Singapore bond market frenzy distorting credit costs, says S&P

Containers handled by port operator PSA Corp seen in this 2003 file photo. PHOTO: PSA

SINGAPORE (BLOOMBERG) - Corporate bond offerings by some of Singapore's biggest companies are drawing such strong demand from investors that they are artificially lowering borrowing costs for weaker borrowers, according to S&P Global Ratings.

Recent offerings from issuers such as state investment company Temasek Holdings, port operator PSA Corp and electricity distributor Singapore Power were "well over- subscribed" amid heightened threat of non-payments by riskier borrowers across Southeast Asia, analysts Bertrand Jabouley and Xavier Jean wrote in an e-mail interview.

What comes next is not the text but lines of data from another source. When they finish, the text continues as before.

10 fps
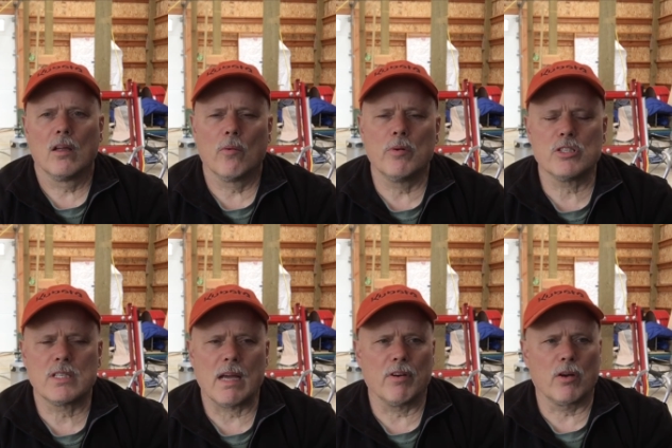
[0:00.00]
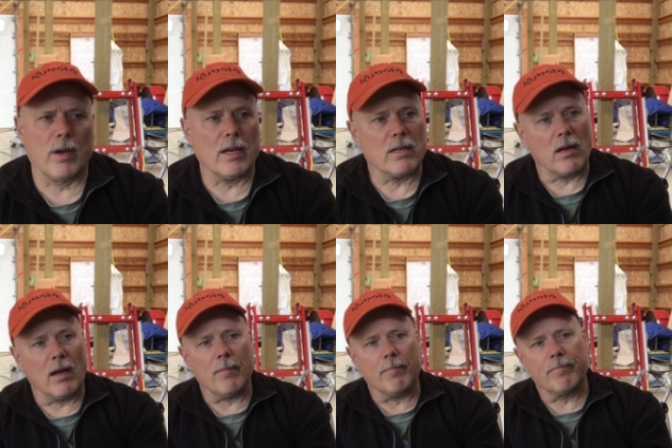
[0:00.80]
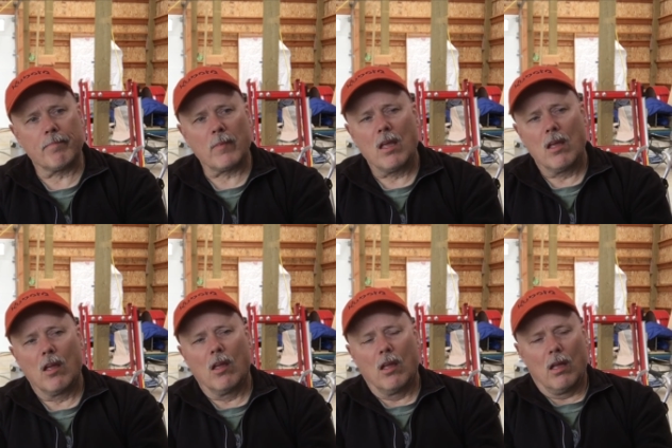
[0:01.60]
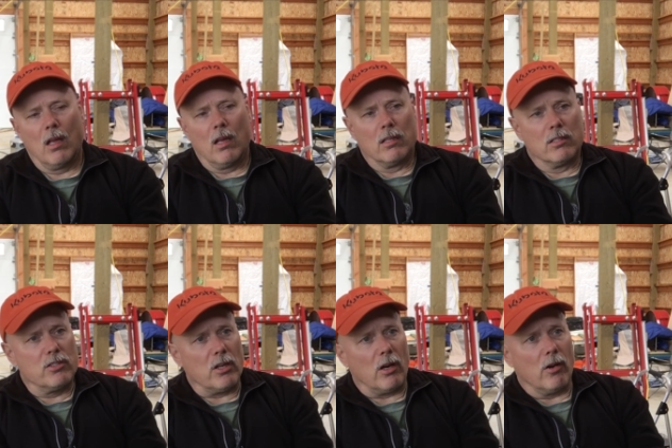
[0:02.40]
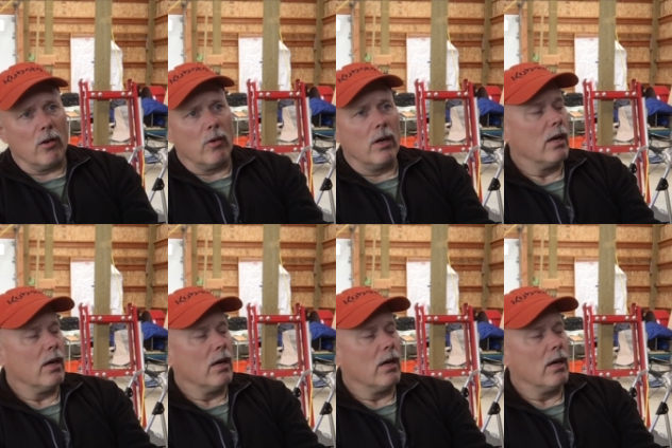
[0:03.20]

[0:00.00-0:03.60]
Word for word: we just have a great time. So,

Singapore's bond market suffered its first defaults since 2009 when PT Trikomsel Oke missed payments on two bonds with S$215 million of face value in late 2015. Fishery group Pacific Andes Resources Development Ltd reneged on a S$200 million note in January, while recent debt failures across the region have included PT Berau Coal Energy and 1Malaysia Development Bhd.

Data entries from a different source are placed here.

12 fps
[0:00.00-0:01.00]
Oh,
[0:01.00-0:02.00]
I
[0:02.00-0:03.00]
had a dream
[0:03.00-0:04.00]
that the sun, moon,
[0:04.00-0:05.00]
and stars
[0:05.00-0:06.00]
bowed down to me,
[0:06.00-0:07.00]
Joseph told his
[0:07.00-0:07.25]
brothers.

"In an environment of perceived rising risks, flight to quality has been a bit irrational," the Singapore-based analysts wrote. "Issuance of highly creditworthy corporates and the frenzy they trigger do not revive the market but simply artificially adjust the cost of credit to the downside, as everyone raising bonds benchmarks their cost of funding against them."

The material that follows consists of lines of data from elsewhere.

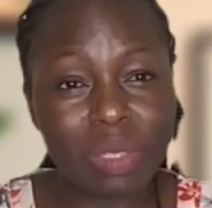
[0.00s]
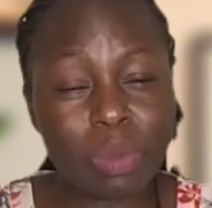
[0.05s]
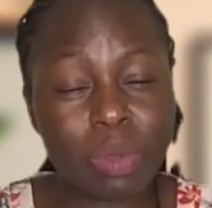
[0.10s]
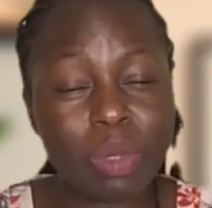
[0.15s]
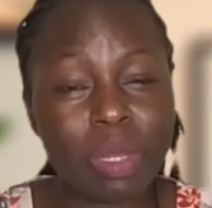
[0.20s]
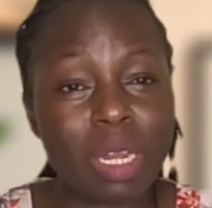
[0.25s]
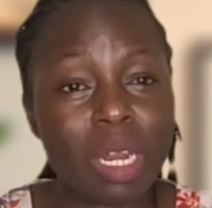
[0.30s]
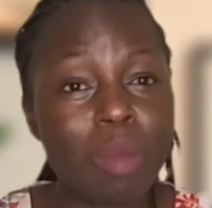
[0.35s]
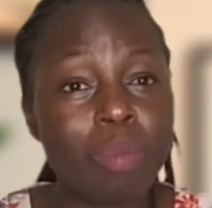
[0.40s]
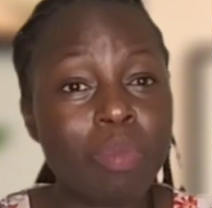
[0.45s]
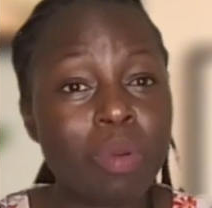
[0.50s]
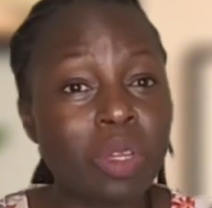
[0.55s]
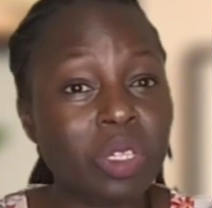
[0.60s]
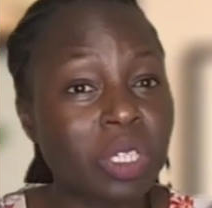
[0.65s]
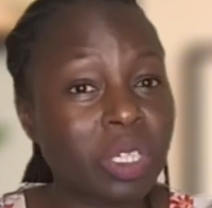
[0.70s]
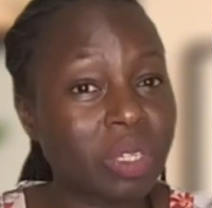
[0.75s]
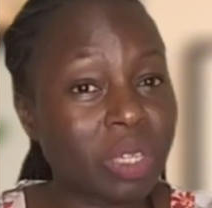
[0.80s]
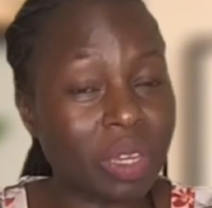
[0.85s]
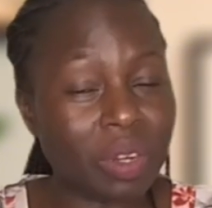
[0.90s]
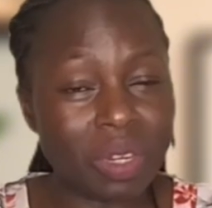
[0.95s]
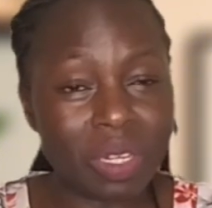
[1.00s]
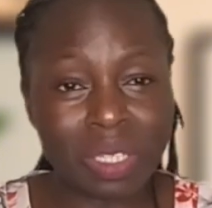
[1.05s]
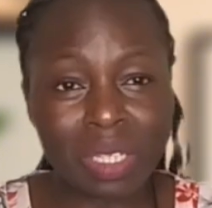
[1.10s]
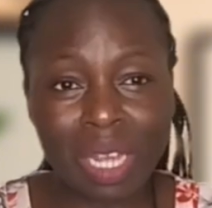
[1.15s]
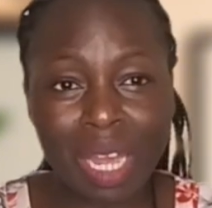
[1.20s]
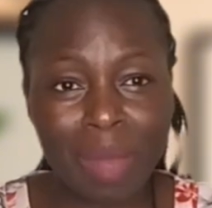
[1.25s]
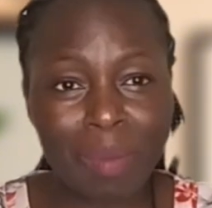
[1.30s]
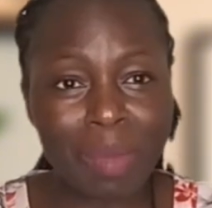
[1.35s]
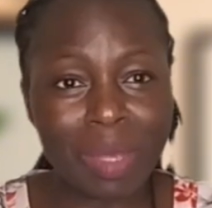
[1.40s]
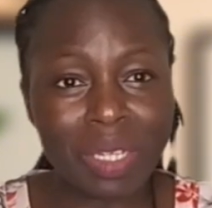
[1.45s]
when you're approaching your
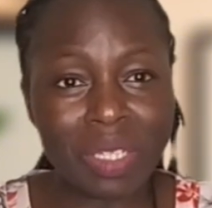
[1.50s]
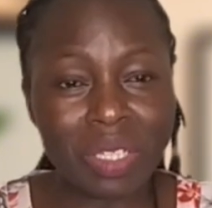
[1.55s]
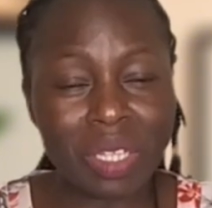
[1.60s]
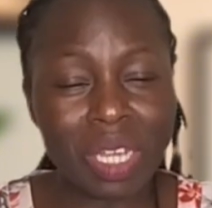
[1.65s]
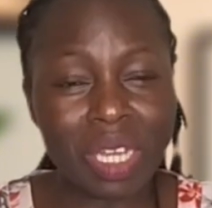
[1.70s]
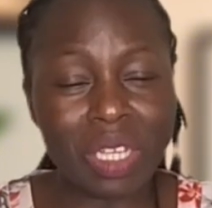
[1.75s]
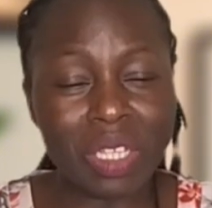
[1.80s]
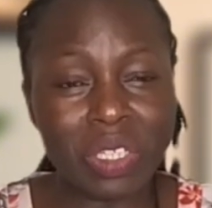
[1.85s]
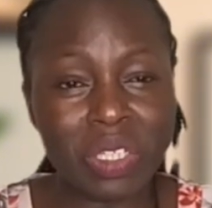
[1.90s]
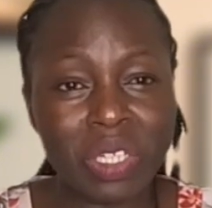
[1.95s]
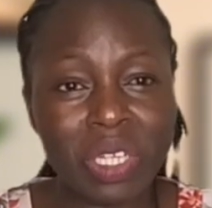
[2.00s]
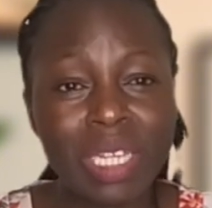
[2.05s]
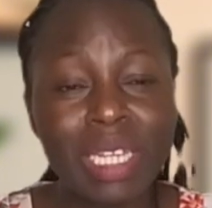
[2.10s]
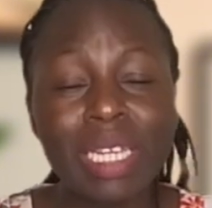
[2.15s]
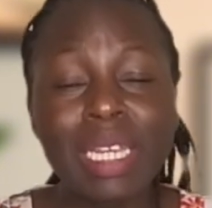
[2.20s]
retirement age,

The phenomenon isn't unique to Singapore's debt market. S&P's study shows there's "limited differentiation" across capital structures among 150 prominent listed entities in Southeast Asia. Their median cost of funding has fluctuated in a band of 100 basis points, or 1 percentage-point, regardless of their balance sheet quality or leverage levels, the analysts said.

"It is not much more onerous to finance a levered balance sheet," Jabouley and Jean wrote. "Credit risk has looked ill- priced in Asean."

PSA Corp sold US$500 million of 10-year bonds in April, attracting about US$1 billion of orders, according to Bloomberg-compiled data, while Temasek's offerings of euro-denominated notes in February also drew large bids. Singapore Power got orders double the size of its US$700 million sale of 10-year notes in November.

"As more defaults happen in the domestic bond markets, we think the market will gradually differentiate credit risk better by raising the funding costs for the more leveraged corporates," the S&P analysts wrote.